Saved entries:
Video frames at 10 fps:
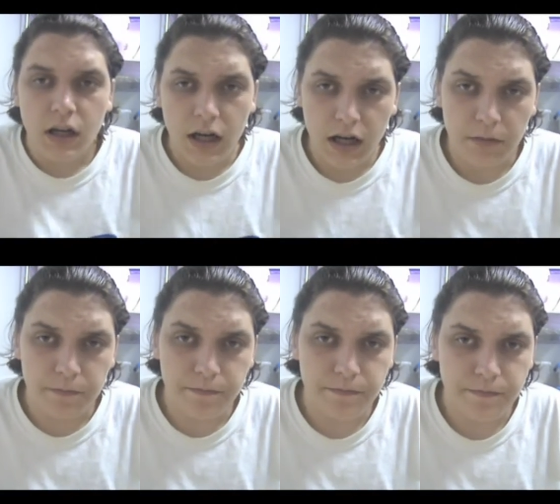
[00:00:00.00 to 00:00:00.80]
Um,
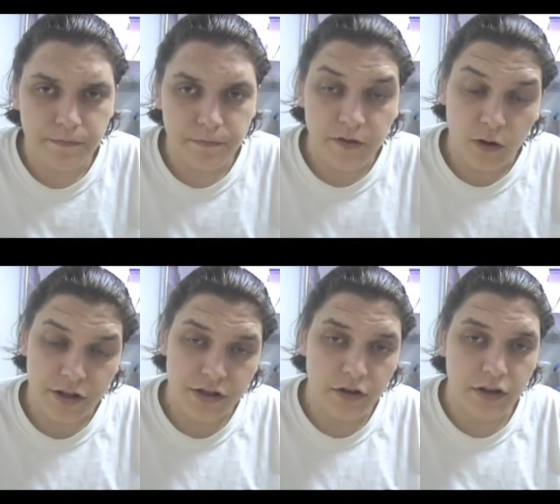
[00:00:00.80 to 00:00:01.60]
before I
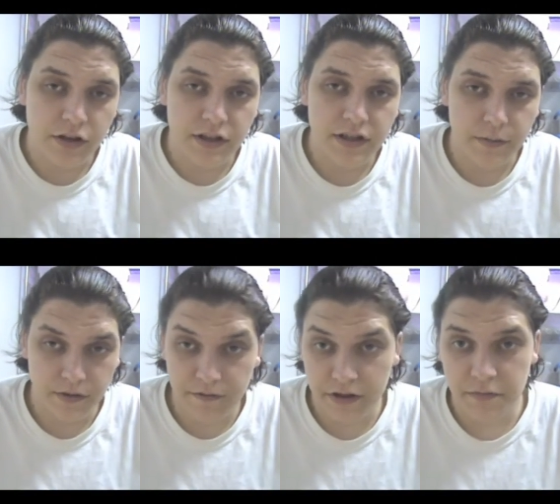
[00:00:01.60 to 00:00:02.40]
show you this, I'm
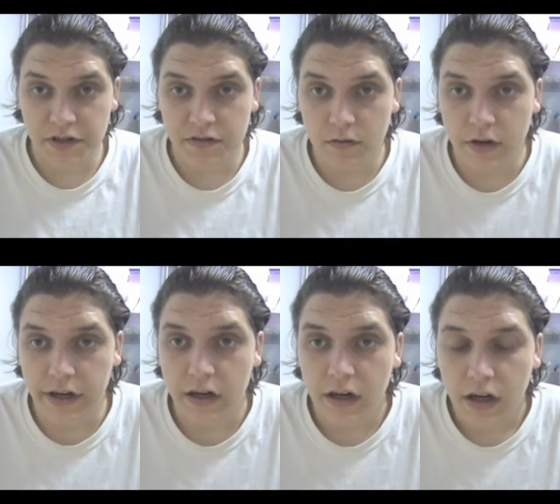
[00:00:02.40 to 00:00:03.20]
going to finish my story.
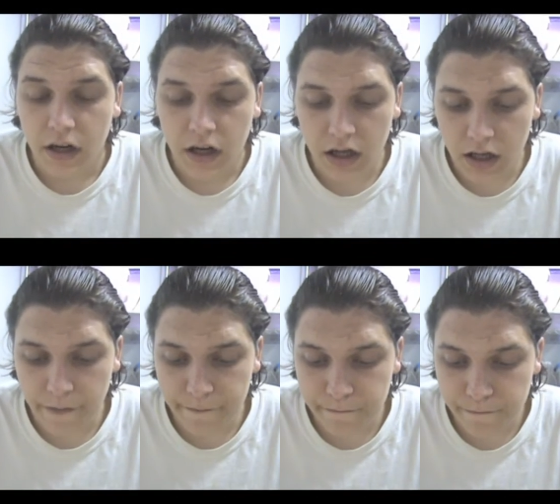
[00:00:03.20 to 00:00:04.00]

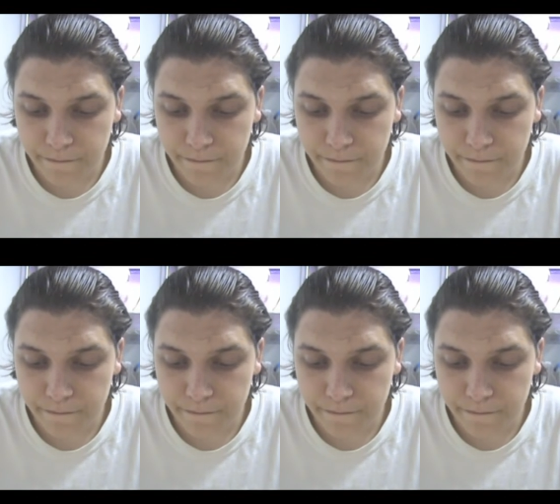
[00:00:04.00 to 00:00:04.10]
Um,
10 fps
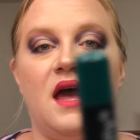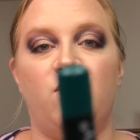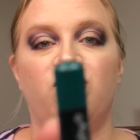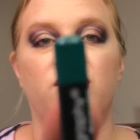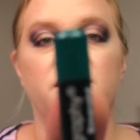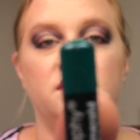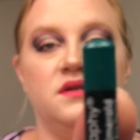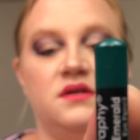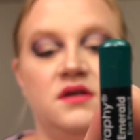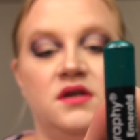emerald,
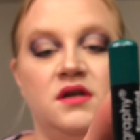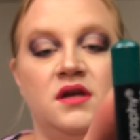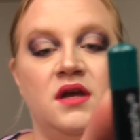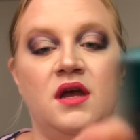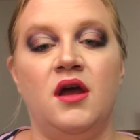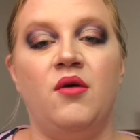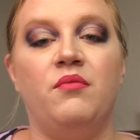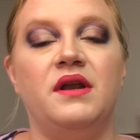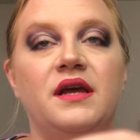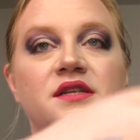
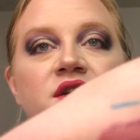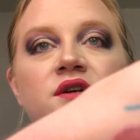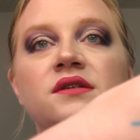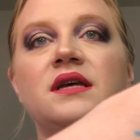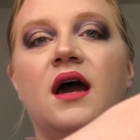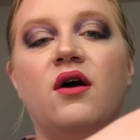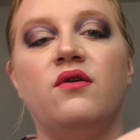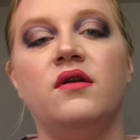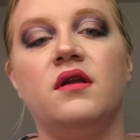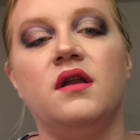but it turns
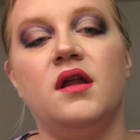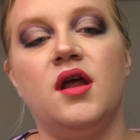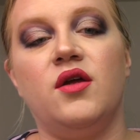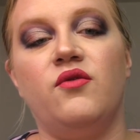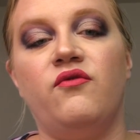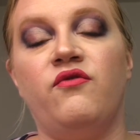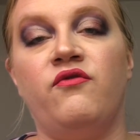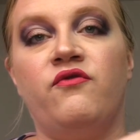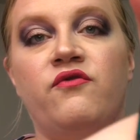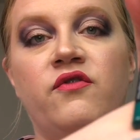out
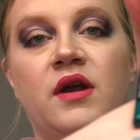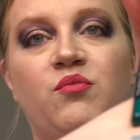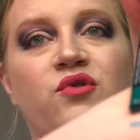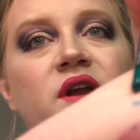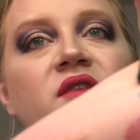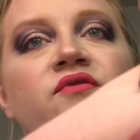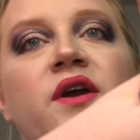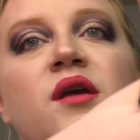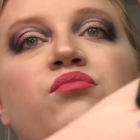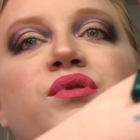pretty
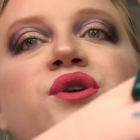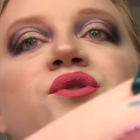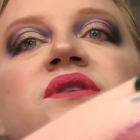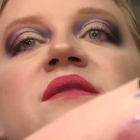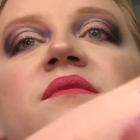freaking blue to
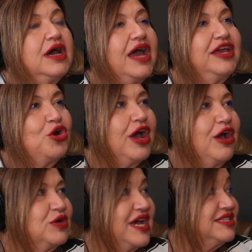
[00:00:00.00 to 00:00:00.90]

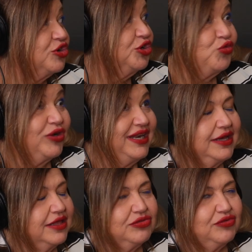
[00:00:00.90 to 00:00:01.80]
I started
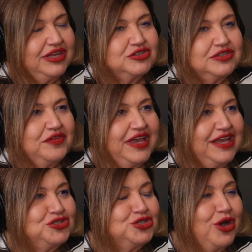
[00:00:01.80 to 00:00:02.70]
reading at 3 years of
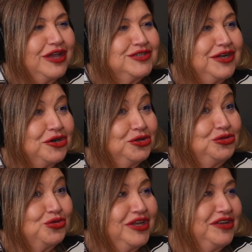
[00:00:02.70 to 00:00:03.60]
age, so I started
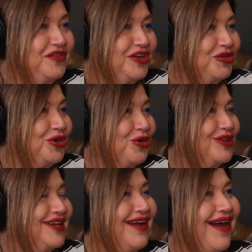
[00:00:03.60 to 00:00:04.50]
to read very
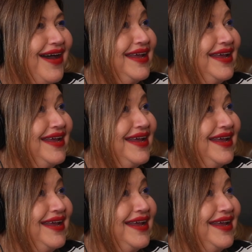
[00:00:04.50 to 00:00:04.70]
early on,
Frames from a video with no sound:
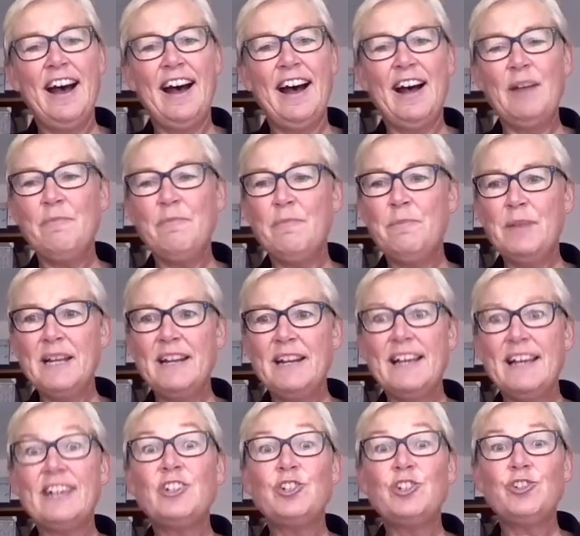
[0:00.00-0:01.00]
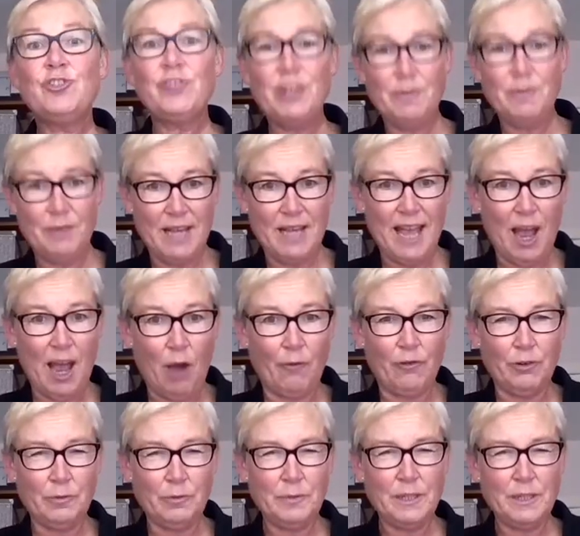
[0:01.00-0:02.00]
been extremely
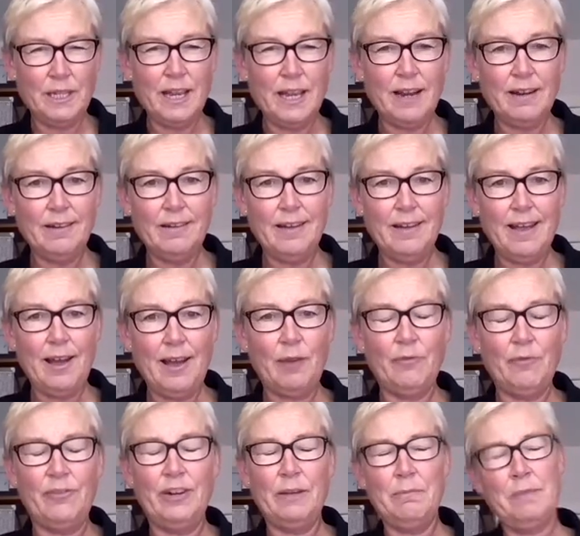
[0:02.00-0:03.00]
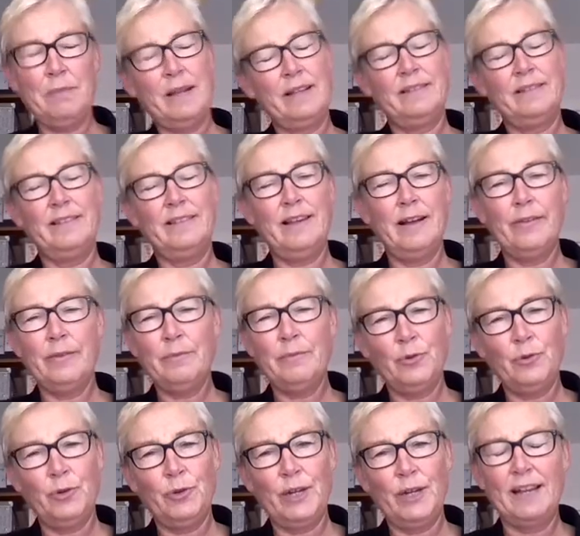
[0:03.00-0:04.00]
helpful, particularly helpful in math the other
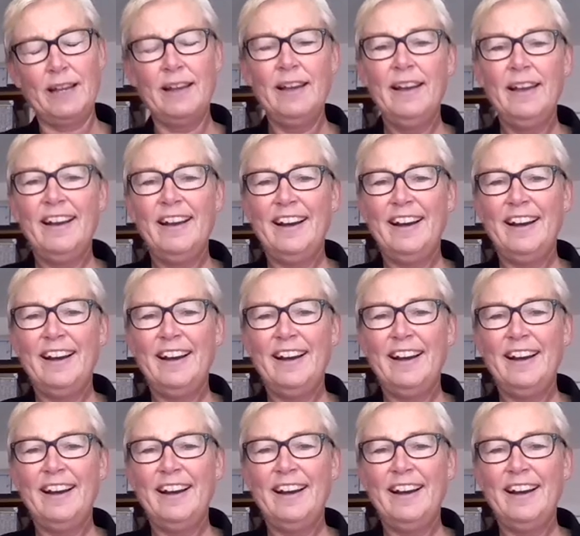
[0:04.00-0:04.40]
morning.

→ Work instructions
Lines starting at the one with "[00:00:00.90 to 00:00:01.80]" and ending at the last line of the entries above must be restated word for word, with pictures omitted.

→ Problem solution
[00:00:00.90 to 00:00:01.80]
I started
[00:00:01.80 to 00:00:02.70]
reading at 3 years of
[00:00:02.70 to 00:00:03.60]
age, so I started
[00:00:03.60 to 00:00:04.50]
to read very
[00:00:04.50 to 00:00:04.70]
early on,
Frames from a video with no sound:
[0:00.00-0:01.00]
[0:01.00-0:02.00]
been extremely
[0:02.00-0:03.00]
[0:03.00-0:04.00]
helpful, particularly helpful in math the other
[0:04.00-0:04.40]
morning.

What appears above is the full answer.